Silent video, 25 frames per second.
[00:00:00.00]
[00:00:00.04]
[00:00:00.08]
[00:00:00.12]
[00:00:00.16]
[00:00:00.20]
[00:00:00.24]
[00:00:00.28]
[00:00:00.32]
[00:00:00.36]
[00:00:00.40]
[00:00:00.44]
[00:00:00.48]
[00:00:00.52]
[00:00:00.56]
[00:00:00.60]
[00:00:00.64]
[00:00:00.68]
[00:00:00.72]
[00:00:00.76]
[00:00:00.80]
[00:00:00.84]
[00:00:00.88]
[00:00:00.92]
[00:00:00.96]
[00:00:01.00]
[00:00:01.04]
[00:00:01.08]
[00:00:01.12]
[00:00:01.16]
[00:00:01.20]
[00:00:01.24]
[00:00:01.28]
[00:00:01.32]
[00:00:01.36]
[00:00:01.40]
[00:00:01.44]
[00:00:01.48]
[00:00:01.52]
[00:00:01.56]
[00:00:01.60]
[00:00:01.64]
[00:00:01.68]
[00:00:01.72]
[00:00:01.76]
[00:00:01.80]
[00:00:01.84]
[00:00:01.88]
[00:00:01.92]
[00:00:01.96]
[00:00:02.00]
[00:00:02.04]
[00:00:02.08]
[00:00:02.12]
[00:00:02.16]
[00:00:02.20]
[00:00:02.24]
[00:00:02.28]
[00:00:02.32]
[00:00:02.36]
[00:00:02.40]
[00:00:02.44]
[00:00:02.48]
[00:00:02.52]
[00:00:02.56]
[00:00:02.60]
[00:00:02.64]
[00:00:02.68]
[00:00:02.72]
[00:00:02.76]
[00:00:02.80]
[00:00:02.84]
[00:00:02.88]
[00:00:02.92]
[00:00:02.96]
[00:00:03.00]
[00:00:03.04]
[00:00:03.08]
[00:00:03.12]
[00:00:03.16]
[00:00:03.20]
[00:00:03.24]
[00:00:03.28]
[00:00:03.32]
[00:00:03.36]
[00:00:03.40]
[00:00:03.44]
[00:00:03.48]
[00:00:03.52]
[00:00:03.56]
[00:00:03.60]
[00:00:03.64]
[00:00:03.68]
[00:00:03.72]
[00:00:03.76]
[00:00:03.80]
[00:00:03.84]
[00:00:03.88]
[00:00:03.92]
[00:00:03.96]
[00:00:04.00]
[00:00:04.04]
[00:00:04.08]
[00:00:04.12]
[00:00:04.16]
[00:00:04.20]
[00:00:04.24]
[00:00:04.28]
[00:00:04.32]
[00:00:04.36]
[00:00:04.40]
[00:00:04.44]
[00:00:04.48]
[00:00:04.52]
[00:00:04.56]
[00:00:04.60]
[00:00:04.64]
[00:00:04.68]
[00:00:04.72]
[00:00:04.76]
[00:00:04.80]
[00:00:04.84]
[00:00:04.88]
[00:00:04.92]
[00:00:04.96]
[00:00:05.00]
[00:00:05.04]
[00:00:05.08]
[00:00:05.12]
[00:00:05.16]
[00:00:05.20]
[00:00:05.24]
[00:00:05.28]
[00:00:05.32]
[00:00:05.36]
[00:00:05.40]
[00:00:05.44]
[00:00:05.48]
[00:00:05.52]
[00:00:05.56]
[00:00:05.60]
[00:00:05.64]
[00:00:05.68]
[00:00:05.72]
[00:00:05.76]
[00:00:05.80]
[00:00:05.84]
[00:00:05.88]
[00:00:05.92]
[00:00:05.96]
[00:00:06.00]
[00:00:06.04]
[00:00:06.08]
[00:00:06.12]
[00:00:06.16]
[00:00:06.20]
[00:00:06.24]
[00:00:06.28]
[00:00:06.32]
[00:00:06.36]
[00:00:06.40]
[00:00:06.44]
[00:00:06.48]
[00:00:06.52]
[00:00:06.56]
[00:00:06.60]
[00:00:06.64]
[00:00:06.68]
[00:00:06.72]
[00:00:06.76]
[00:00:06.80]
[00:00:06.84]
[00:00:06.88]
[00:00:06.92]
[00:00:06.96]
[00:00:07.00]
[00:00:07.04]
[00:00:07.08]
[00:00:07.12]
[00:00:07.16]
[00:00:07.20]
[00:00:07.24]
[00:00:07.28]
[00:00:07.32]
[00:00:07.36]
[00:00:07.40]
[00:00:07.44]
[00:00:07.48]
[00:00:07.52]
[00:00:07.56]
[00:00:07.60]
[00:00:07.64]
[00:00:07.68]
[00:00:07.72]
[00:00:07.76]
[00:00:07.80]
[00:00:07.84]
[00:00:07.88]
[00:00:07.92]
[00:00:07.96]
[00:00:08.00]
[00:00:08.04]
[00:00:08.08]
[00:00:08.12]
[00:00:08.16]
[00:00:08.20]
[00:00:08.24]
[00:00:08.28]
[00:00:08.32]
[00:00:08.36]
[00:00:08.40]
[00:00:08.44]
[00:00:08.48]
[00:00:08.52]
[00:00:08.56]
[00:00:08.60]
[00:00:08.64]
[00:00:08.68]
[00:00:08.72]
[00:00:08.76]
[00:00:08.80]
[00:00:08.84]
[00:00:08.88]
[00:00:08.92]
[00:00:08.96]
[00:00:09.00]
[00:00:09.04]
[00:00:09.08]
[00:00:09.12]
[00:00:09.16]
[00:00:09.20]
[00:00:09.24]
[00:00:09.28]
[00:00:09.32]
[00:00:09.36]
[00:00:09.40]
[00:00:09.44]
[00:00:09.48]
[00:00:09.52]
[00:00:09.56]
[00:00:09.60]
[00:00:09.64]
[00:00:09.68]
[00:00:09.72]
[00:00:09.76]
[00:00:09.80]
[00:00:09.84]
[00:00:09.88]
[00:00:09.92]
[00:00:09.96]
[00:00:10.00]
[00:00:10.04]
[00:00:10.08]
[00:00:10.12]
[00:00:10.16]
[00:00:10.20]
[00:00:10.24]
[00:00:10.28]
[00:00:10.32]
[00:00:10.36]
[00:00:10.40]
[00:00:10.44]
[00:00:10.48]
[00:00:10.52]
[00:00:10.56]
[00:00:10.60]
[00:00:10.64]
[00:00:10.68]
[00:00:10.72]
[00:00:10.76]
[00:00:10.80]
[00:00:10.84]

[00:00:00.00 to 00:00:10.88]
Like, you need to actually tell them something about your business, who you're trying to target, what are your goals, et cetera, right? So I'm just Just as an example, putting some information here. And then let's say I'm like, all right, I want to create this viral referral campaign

# # # #

Above are the entries. Copy exactly the part that opens with the line containing "[00:00:03.32]" and closes with the line containing "[00:00:07.20]", and no more.

[00:00:03.32]
[00:00:03.36]
[00:00:03.40]
[00:00:03.44]
[00:00:03.48]
[00:00:03.52]
[00:00:03.56]
[00:00:03.60]
[00:00:03.64]
[00:00:03.68]
[00:00:03.72]
[00:00:03.76]
[00:00:03.80]
[00:00:03.84]
[00:00:03.88]
[00:00:03.92]
[00:00:03.96]
[00:00:04.00]
[00:00:04.04]
[00:00:04.08]
[00:00:04.12]
[00:00:04.16]
[00:00:04.20]
[00:00:04.24]
[00:00:04.28]
[00:00:04.32]
[00:00:04.36]
[00:00:04.40]
[00:00:04.44]
[00:00:04.48]
[00:00:04.52]
[00:00:04.56]
[00:00:04.60]
[00:00:04.64]
[00:00:04.68]
[00:00:04.72]
[00:00:04.76]
[00:00:04.80]
[00:00:04.84]
[00:00:04.88]
[00:00:04.92]
[00:00:04.96]
[00:00:05.00]
[00:00:05.04]
[00:00:05.08]
[00:00:05.12]
[00:00:05.16]
[00:00:05.20]
[00:00:05.24]
[00:00:05.28]
[00:00:05.32]
[00:00:05.36]
[00:00:05.40]
[00:00:05.44]
[00:00:05.48]
[00:00:05.52]
[00:00:05.56]
[00:00:05.60]
[00:00:05.64]
[00:00:05.68]
[00:00:05.72]
[00:00:05.76]
[00:00:05.80]
[00:00:05.84]
[00:00:05.88]
[00:00:05.92]
[00:00:05.96]
[00:00:06.00]
[00:00:06.04]
[00:00:06.08]
[00:00:06.12]
[00:00:06.16]
[00:00:06.20]
[00:00:06.24]
[00:00:06.28]
[00:00:06.32]
[00:00:06.36]
[00:00:06.40]
[00:00:06.44]
[00:00:06.48]
[00:00:06.52]
[00:00:06.56]
[00:00:06.60]
[00:00:06.64]
[00:00:06.68]
[00:00:06.72]
[00:00:06.76]
[00:00:06.80]
[00:00:06.84]
[00:00:06.88]
[00:00:06.92]
[00:00:06.96]
[00:00:07.00]
[00:00:07.04]
[00:00:07.08]
[00:00:07.12]
[00:00:07.16]
[00:00:07.20]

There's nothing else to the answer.